Statistical Analysis

Microsoft Office Excel 2016 (Microsoft) and R computer software, version 3.2.3 (The R foundation for Statistical Computing) were used for statistical analysis for all the clinical data obtained from medical records. Data are reported as medians and range/interquartile range (IQR) or as number and percentage, as appropriate. The Fisher exact test was used to compare groups with dichotomous variables and the Mann-Whitney U test, also known as Wilcoxon test, was used to compare groups with continuous variables. Survival among patients with and without cirrhosis at diagnosis was estimated using the Kaplan-Meier method and compared with the log rank test.

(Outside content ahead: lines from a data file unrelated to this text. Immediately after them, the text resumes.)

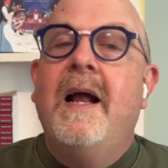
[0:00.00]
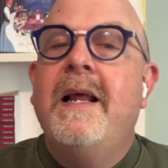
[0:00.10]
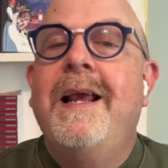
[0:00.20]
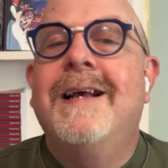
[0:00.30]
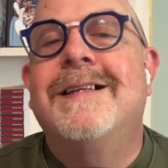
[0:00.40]

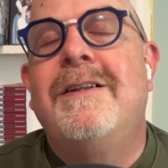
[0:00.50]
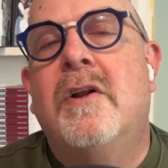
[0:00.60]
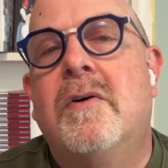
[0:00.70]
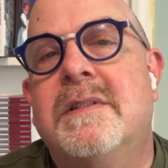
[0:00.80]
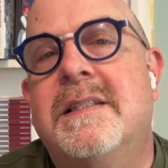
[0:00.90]
Honey has a
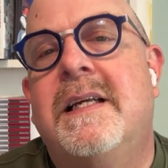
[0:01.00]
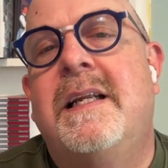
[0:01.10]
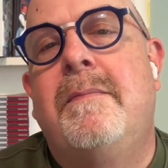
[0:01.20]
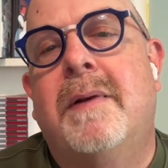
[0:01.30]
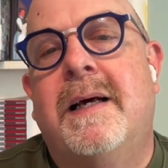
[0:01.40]

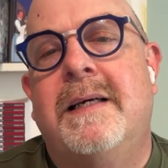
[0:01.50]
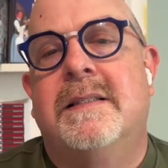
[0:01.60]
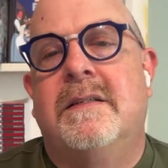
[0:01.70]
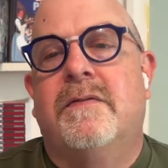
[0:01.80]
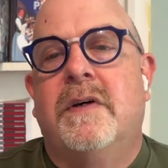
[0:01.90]
long-standing
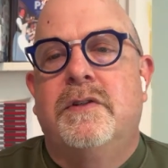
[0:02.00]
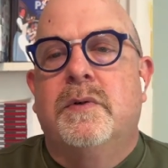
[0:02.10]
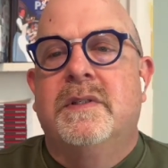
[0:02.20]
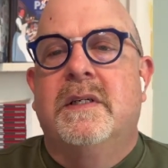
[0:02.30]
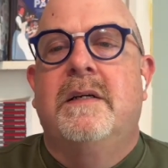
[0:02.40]
place in French
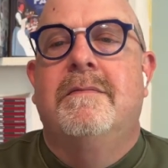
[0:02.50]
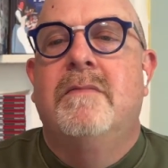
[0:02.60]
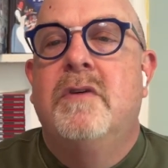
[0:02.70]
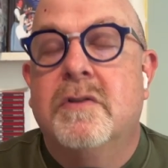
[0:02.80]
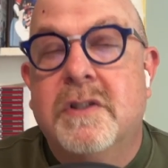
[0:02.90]
cuisine,
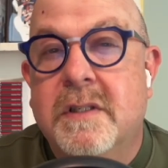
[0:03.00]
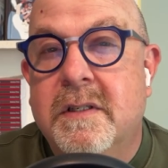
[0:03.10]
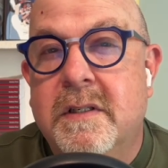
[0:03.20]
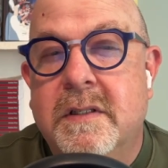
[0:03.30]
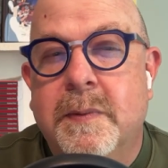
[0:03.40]
not just
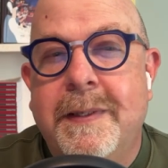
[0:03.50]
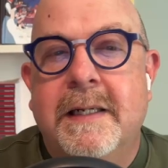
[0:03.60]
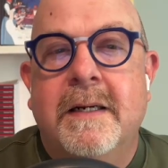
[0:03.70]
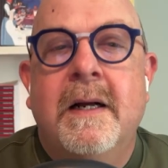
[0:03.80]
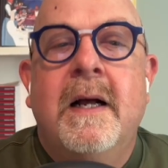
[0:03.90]
as a
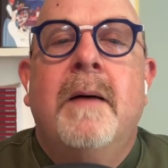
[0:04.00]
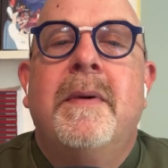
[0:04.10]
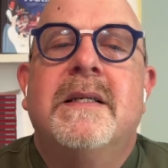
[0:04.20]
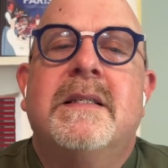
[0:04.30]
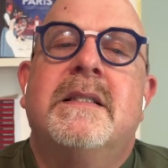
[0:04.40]
sweetener,
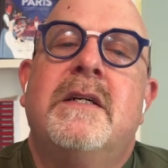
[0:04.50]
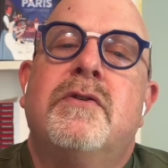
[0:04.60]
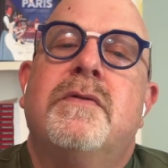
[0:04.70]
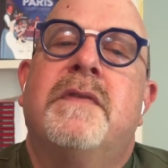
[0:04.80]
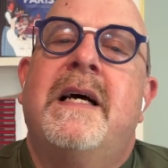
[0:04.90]
but as a
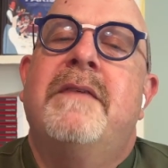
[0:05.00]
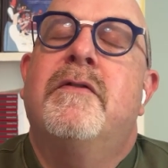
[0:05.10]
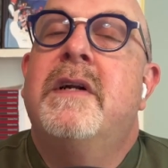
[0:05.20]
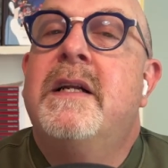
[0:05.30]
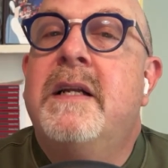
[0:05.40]
central
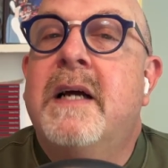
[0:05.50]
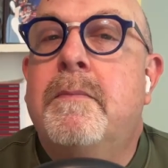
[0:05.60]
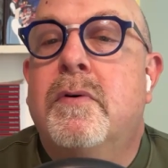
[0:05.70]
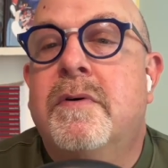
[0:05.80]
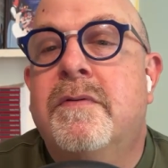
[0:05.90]
flavour in a
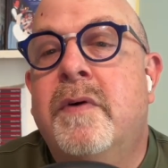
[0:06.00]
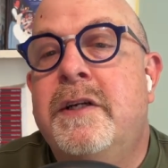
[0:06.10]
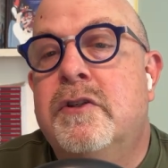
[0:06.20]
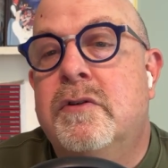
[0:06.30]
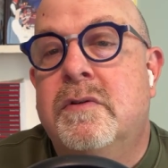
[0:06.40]
number of
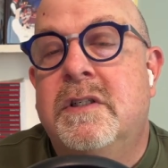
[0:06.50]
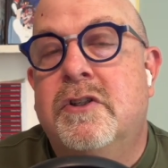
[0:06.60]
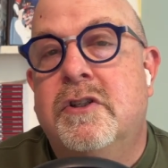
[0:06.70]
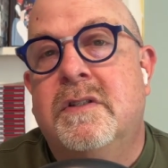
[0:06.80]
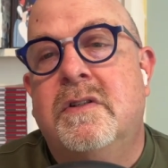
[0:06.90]
regional
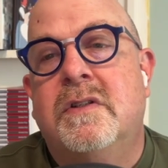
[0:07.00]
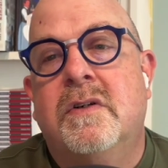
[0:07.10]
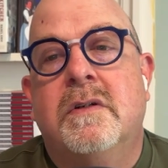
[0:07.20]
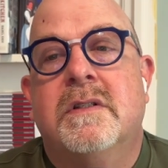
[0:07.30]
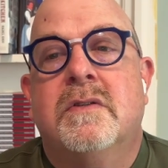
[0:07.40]
dishes,
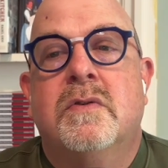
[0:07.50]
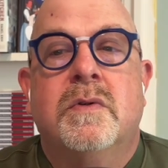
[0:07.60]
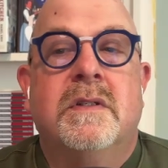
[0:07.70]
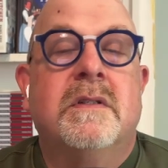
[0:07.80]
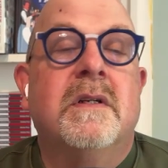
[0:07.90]
desserts,
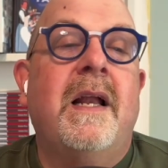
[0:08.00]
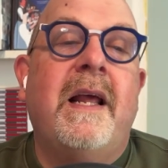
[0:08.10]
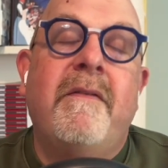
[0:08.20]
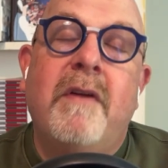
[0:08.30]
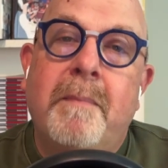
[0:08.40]
sauces, and
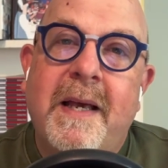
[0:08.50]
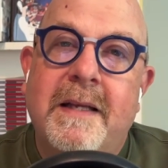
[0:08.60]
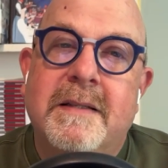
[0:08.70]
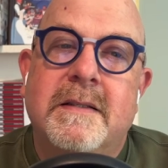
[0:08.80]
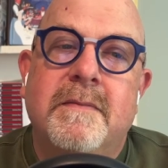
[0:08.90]
even
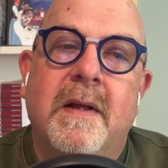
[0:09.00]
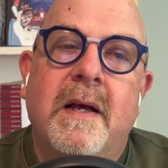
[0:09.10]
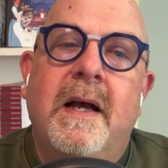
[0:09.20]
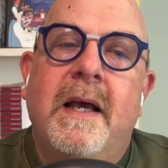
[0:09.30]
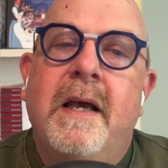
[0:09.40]
meats.
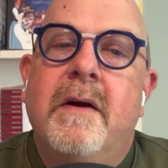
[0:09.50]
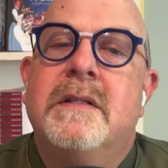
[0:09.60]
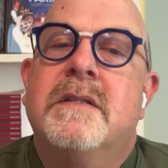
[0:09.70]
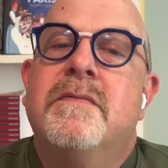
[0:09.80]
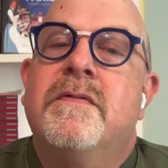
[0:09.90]
Here are
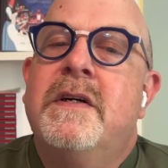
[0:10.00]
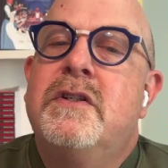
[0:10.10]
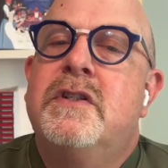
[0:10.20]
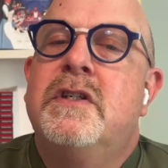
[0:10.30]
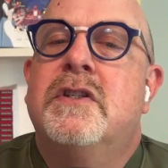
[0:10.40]
some
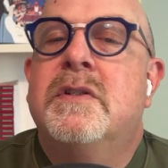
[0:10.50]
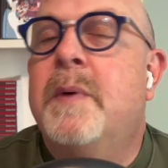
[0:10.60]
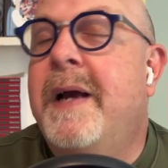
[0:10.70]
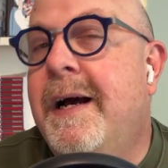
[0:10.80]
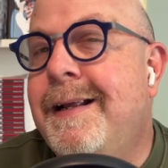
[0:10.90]
French dishes
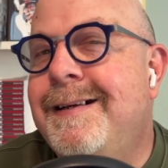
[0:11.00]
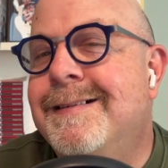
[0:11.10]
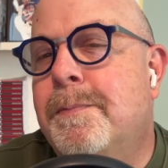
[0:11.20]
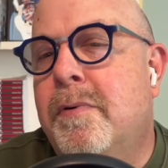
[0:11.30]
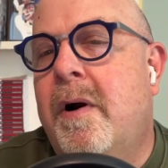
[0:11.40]
where honey
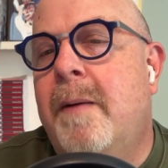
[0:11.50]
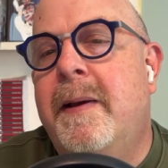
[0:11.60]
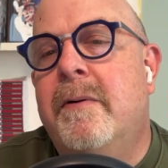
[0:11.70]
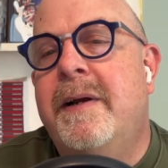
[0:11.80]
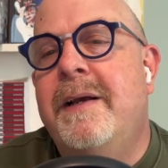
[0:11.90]
is a
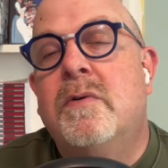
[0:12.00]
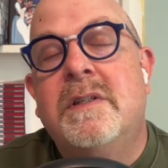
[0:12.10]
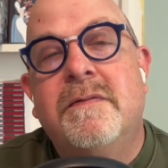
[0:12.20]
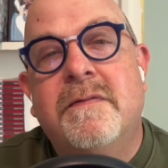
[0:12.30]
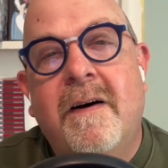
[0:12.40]
primary or
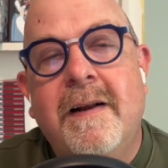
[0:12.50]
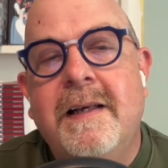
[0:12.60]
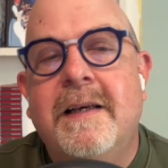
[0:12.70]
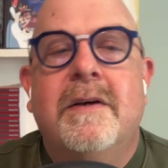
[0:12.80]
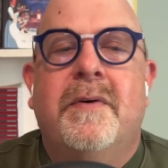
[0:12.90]

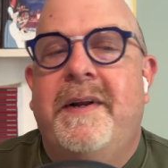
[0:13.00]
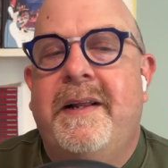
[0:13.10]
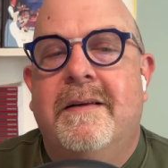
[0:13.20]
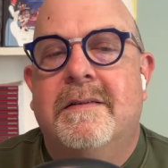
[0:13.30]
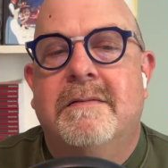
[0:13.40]
defining
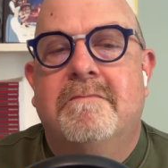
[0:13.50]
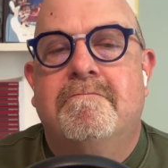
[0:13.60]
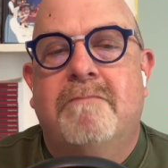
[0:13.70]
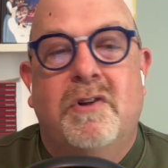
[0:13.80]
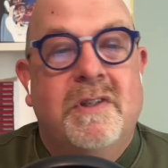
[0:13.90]
ingredient.
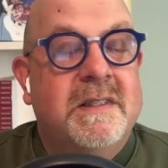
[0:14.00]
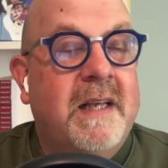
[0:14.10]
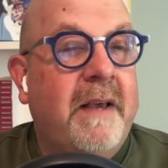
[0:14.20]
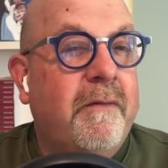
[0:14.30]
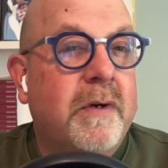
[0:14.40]
On the
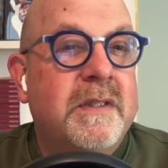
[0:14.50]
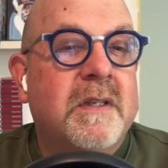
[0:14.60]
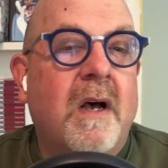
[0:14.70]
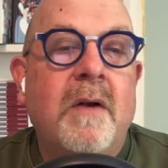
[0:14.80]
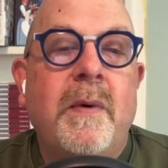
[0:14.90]
savoury
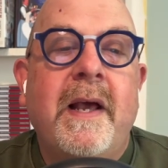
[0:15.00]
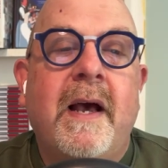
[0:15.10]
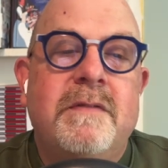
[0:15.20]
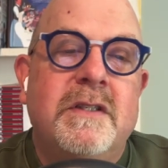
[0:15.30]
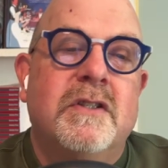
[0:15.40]
side, we
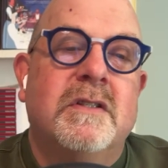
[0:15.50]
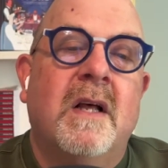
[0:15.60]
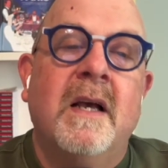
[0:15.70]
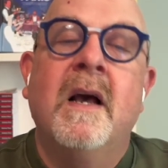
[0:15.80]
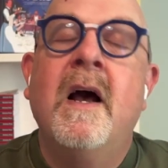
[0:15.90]
have dishes
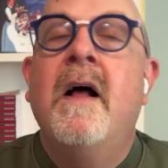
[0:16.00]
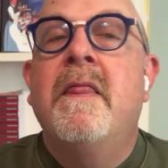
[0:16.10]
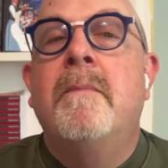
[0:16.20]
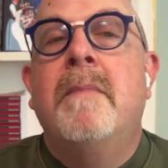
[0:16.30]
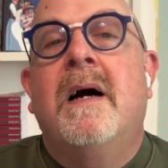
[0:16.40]
like
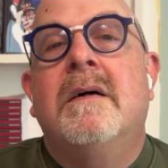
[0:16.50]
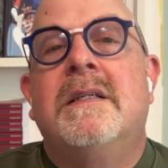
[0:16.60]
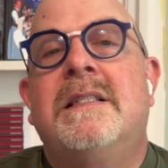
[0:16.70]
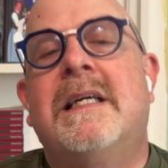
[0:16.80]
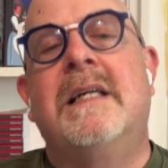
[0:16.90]
the
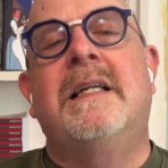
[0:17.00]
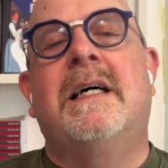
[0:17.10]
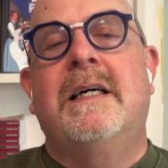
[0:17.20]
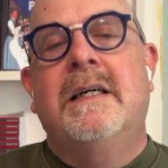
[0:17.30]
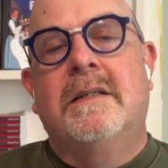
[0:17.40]
magre de
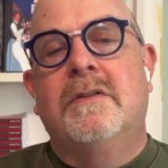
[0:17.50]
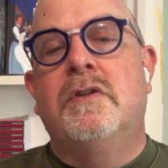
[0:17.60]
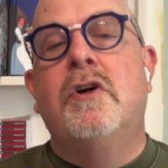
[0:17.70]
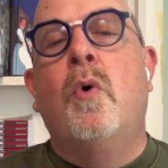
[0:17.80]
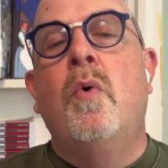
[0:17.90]
canard
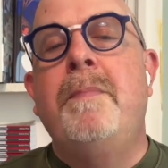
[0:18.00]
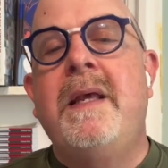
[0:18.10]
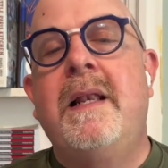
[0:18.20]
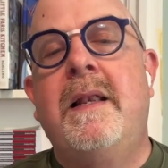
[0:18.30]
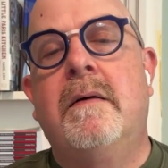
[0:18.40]
or
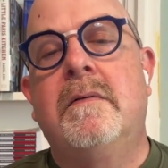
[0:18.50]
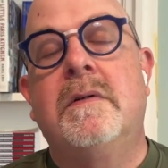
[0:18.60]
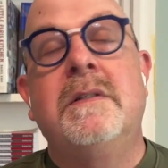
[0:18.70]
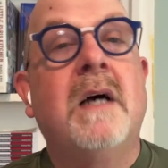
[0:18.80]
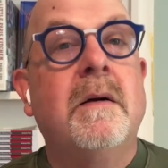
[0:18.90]
miel,
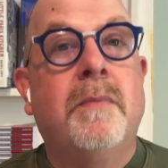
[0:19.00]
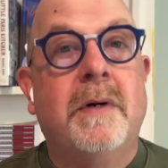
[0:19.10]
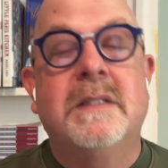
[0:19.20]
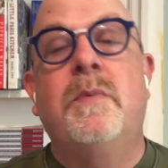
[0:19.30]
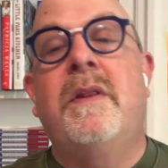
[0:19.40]
duck
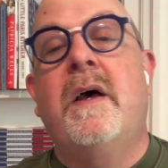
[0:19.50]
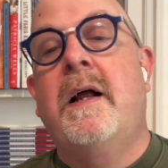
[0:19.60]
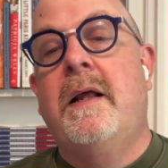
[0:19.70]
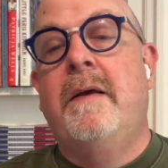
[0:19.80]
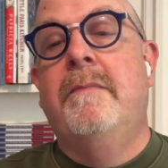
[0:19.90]
breast with
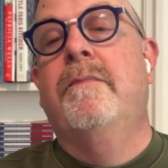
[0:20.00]
honey.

The level of statistical significance was set at P < .05.

We tested for statistical significance of trends in AIH during the study period between 2006–2013 and 2014–2015 with log-linked Poisson regression analysis. In the statistical model, the number of cases was entered as a response variable, the time periods 2006–2013 and 2014–2015 were entered as a binomial explanatory variable, the annual population in Iceland was set as offset.